══ The input ══
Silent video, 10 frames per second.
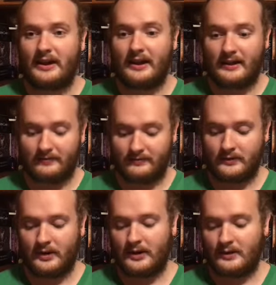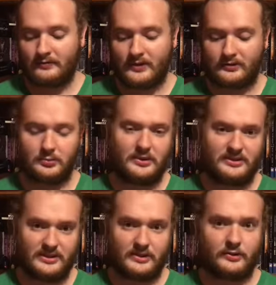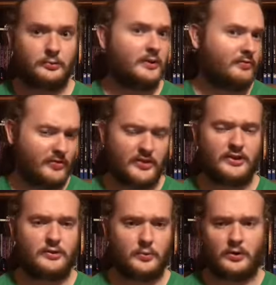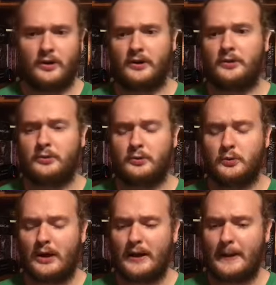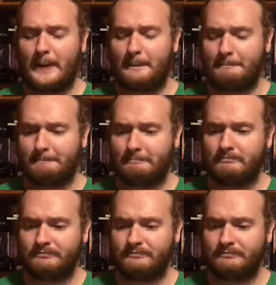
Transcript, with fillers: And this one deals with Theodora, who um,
═══
══ The input ══
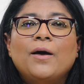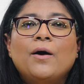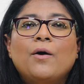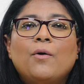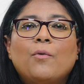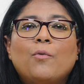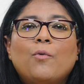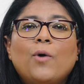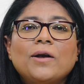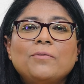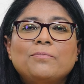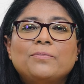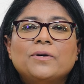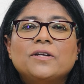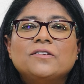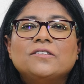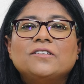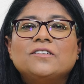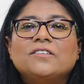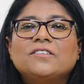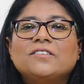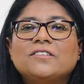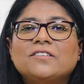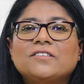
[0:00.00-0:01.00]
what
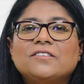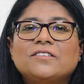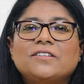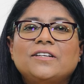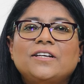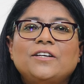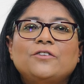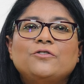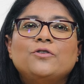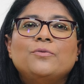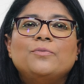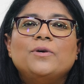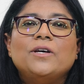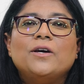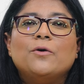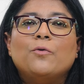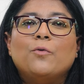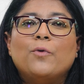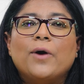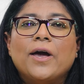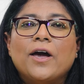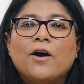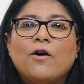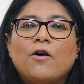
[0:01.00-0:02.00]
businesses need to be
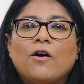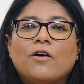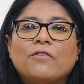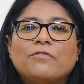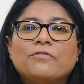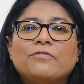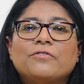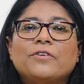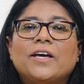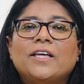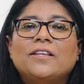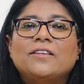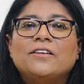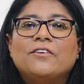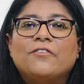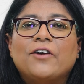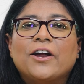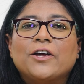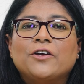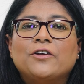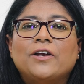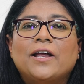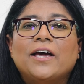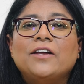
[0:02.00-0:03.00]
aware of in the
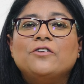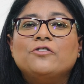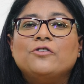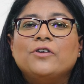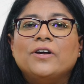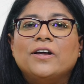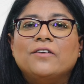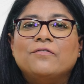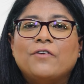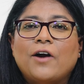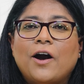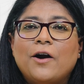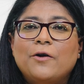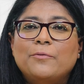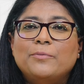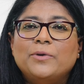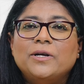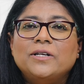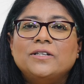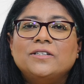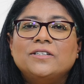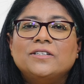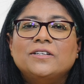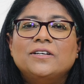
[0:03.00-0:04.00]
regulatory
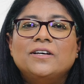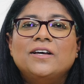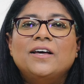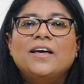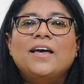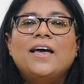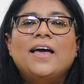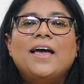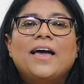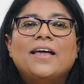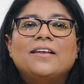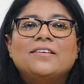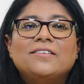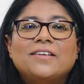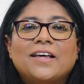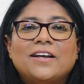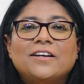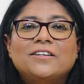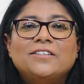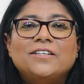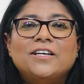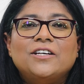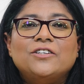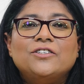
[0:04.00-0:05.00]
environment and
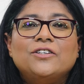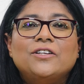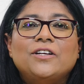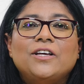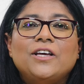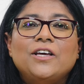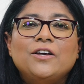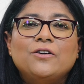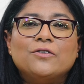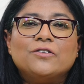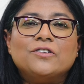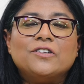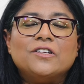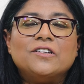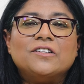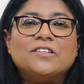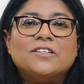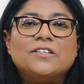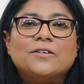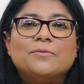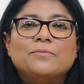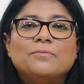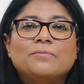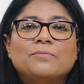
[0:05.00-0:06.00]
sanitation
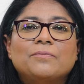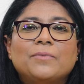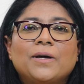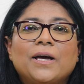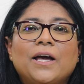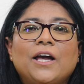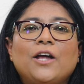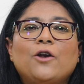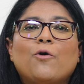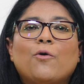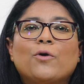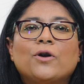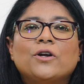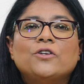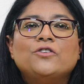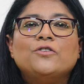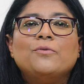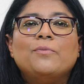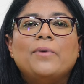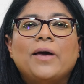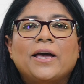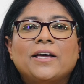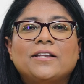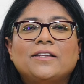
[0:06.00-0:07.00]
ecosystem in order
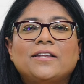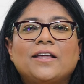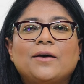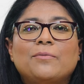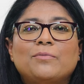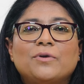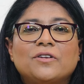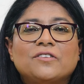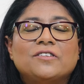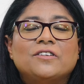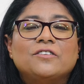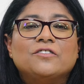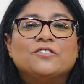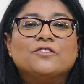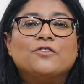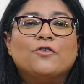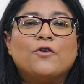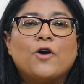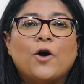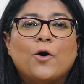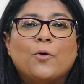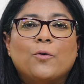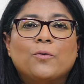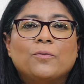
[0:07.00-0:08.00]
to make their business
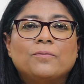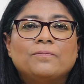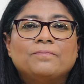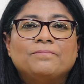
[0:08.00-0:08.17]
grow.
═══
## Task description
In the listing above, find the line containing "Silent video, 10 frames per second.". Output it and every line after it up to and including the line containing "Transcript, with fillers: And", exactly, but skip the pictures.

## Written response
Silent video, 10 frames per second.
Transcript, with fillers: And this one deals with Theodora, who um,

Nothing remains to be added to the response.